Hoje, a Casa do Morango tem 14,5 mil pés plantados. Silvia conta que os clientes vêm de locais distantes, como Porto Alegre e Caxias do Sul. Mas a maior parte é de municípios próximos, como Santa Cruz e Venâncio Aires.
– Muitos dizem que querem comprar um quilo de morango. Então a gente dá uma cestinha que cabe o quilo. Mas acabam colhendo cinco, seis quilos – conta a agricultora.
Cerca de 20% da produção é apanhado pelos consumidores, que costumam aparecer nos finais de semana e feriados. O restante é levado pelo casal diretamente aos clientes em cidades próximas.

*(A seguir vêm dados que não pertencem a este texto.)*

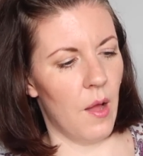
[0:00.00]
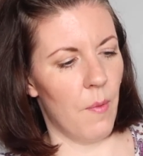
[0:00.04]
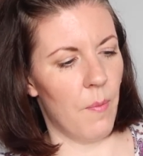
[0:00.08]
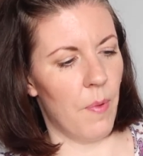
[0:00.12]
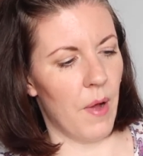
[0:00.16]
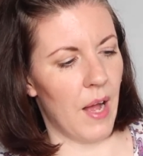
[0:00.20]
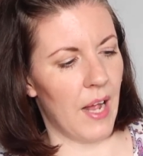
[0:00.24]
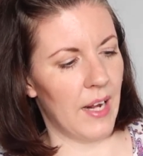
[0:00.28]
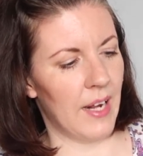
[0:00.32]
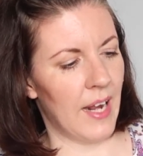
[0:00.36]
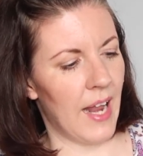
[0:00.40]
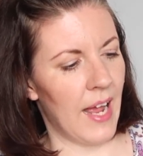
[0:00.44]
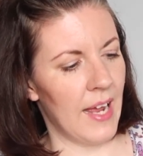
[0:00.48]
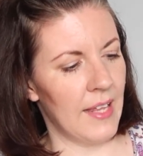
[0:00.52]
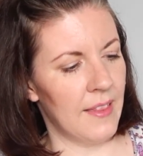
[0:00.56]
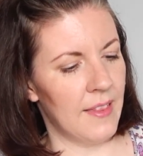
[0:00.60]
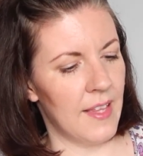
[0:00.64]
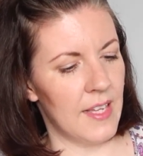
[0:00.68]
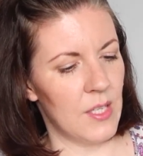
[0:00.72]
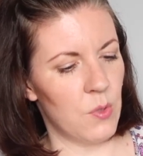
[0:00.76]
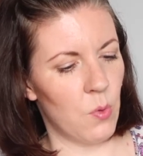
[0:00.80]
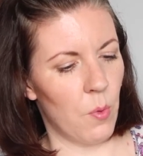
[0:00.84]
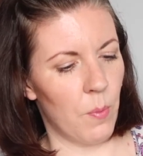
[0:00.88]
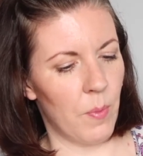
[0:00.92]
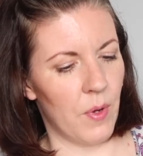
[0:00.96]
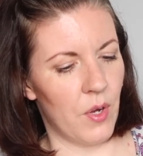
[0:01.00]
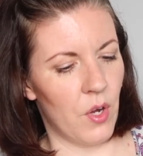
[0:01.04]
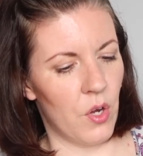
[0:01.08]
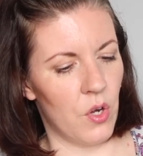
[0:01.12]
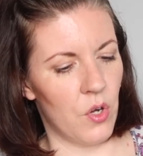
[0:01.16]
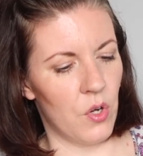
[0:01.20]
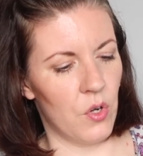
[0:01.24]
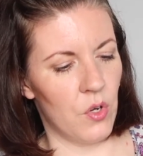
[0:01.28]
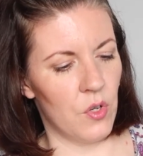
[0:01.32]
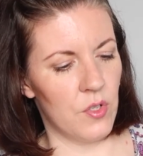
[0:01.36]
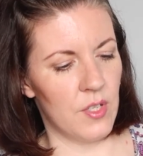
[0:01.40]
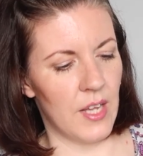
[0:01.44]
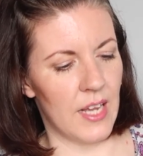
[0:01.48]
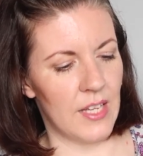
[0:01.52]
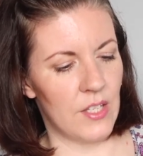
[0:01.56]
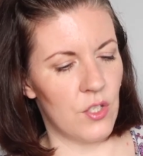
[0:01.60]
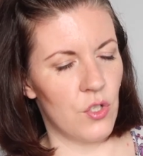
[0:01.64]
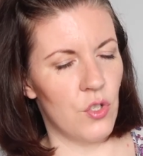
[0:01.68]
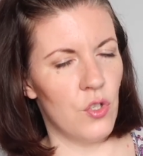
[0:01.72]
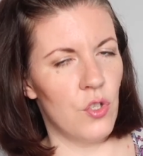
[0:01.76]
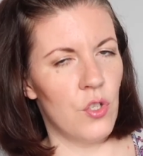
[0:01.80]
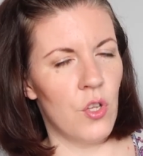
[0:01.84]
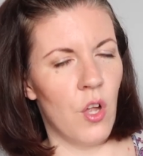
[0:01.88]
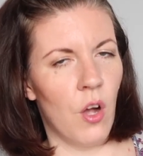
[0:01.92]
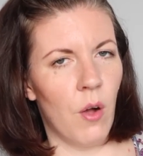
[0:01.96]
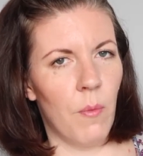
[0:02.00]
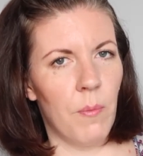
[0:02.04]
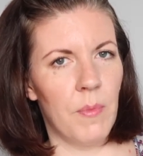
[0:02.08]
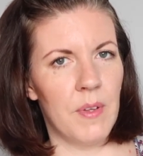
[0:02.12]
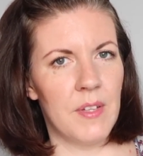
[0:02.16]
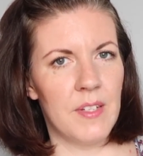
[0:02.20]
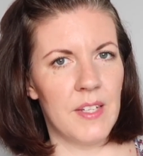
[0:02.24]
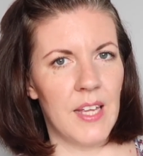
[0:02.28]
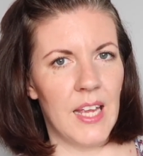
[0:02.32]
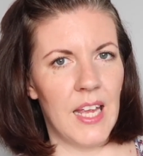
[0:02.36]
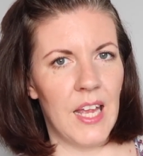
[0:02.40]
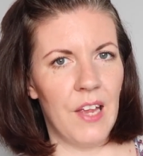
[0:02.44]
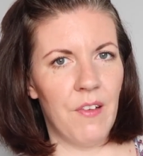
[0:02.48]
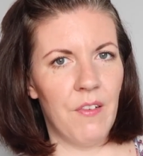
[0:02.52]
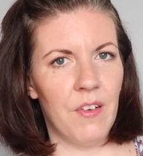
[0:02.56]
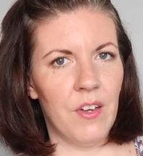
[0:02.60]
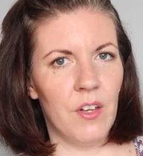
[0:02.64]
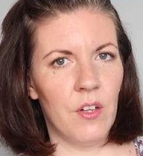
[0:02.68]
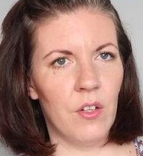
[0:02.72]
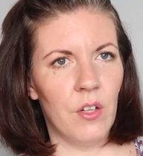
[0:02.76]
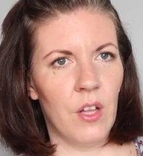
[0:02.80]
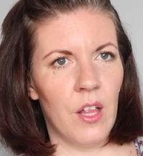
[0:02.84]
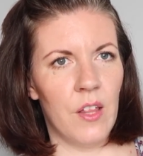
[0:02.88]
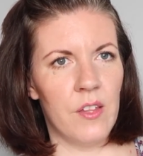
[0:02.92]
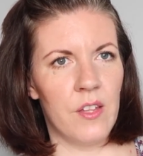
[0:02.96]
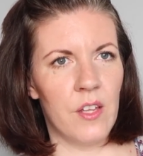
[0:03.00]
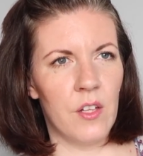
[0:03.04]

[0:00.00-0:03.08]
But I like this one because it's not material.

No Vale dos Vinhedos, em Bento Gonçalves, a família Brandelli recebe mais de uma centena de visitantes por fim de semana na época de vindima. O público se delicia com as duas variedades de uvas de mesa cultivadas na propriedade.
– As pessoas passeiam pelo parreiral, tiram fotos, escolhem os cachos e depois passam na balança. Acham o máximo, porque muitos nunca fizeram isso de escolher e colher o cacho – conta Rosa Brandelli, 66 anos.